Coding instalments as "tax expense" — PAYG instalments are a balance sheet item until the final liability is struck. Expensing them as paid understates profitability in quarters when instalments are paid and distorts monthly P&L.

Not varying when income has dropped — clients who have had a bad year sometimes continue paying the prior-year instalment amount without varying, creating a refund at year-end. This is a cash flow opportunity: the money could stay in the business until needed.

Confusing PAYG instalment with PAYG withholding — they appear on the same BAS form. Instalments are the entity's own income tax. Withholding is tax deducted from employee wages and remitted to the ATO on the employees' behalf. These are separate obligations reported at different labels.

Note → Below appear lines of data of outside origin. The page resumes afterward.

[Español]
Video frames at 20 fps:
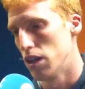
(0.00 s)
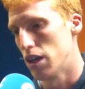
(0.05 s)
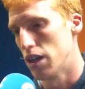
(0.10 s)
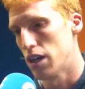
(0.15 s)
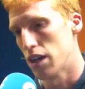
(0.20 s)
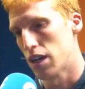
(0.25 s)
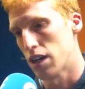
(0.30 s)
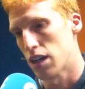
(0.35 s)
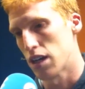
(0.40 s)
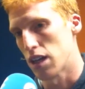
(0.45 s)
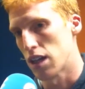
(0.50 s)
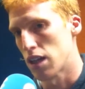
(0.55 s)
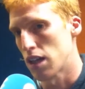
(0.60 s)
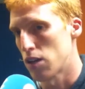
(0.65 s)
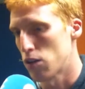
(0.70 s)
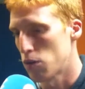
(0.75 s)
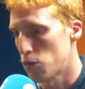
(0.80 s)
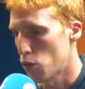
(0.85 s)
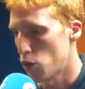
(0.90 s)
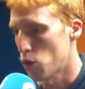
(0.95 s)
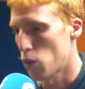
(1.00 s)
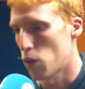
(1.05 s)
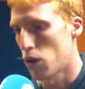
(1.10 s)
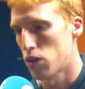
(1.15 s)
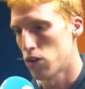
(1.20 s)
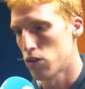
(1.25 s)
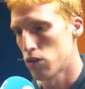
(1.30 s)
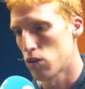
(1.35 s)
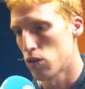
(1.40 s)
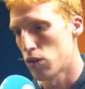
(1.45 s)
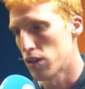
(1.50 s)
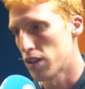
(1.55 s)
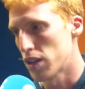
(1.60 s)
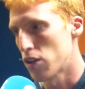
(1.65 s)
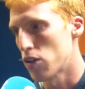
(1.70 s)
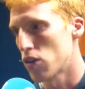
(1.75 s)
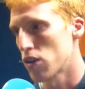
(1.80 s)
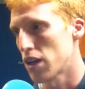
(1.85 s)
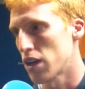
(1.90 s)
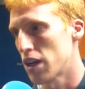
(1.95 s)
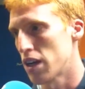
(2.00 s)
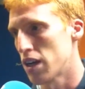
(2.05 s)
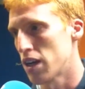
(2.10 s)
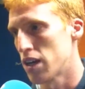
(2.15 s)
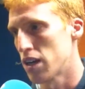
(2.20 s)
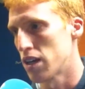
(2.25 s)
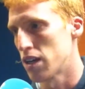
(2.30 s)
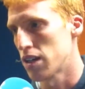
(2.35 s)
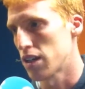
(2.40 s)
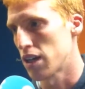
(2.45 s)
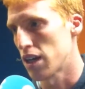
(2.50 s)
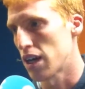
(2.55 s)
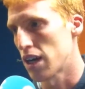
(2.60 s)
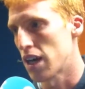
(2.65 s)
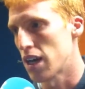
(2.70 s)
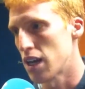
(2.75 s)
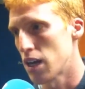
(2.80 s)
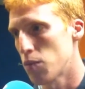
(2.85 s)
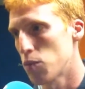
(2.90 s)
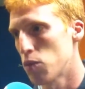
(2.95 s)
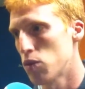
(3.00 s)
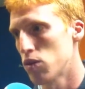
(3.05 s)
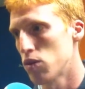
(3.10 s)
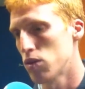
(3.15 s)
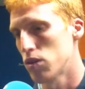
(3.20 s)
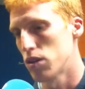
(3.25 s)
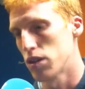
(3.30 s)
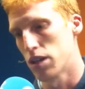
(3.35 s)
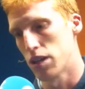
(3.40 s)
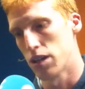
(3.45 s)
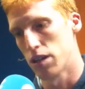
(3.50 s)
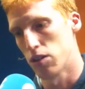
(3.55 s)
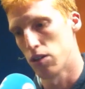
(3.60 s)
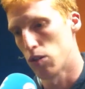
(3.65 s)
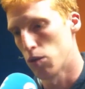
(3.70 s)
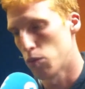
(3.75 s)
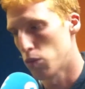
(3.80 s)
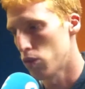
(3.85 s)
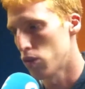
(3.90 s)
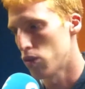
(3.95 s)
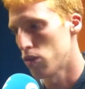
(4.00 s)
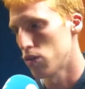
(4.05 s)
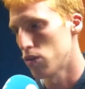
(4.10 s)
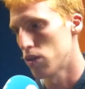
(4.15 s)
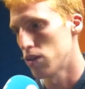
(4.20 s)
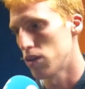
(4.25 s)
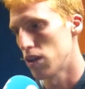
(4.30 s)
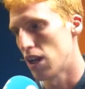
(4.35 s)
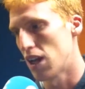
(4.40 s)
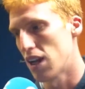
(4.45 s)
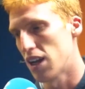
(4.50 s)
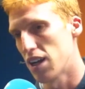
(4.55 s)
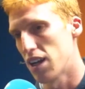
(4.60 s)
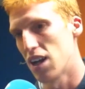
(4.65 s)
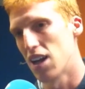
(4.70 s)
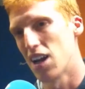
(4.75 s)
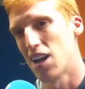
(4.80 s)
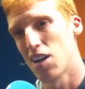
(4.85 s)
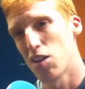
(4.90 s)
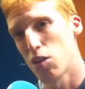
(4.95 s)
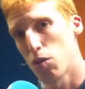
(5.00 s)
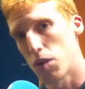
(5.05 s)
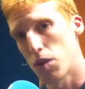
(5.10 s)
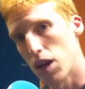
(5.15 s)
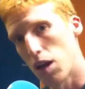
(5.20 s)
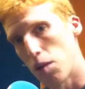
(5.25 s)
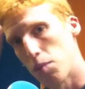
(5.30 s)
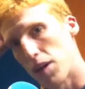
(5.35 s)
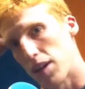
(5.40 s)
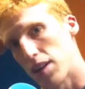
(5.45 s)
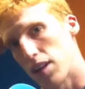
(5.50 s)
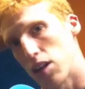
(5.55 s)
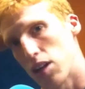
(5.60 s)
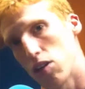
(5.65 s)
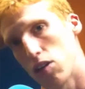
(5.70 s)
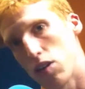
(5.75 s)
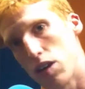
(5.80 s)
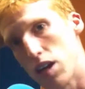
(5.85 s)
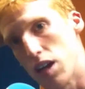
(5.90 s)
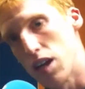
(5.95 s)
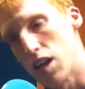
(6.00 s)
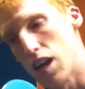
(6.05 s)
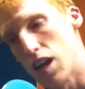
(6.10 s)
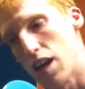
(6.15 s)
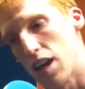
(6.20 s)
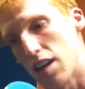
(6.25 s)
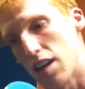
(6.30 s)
Eh, quizás no hemos jugado lo interior que, queríamos, no hemos leído bien el partido y, y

Missing an instalment — each instalment has a due date on the BAS lodgement schedule. Missing it triggers the GIC on the outstanding amount.

Practical Tips

  • Review the notional amount at the start of each quarter — if it looks out of line with current-year income, raise a variation
  • Document any variation — if income is down for a reason (client departure, reduced activity), record the reason at the time so there's context if queried later
  • Reconcile instalments to the tax return — the sum of quarterly instalments should equal the amount creditable against the final assessment
  • Check the instalment rate (W option) when income is highly seasonal — lodging a nil or low W instalment in a genuine low-income quarter is preferable to overpaying and waiting for a year-end refund

PAYG instalments are a cash flow tool as much as a compliance obligation. Bookkeepers who actively monitor and vary them when warranted provide genuine value to their clients.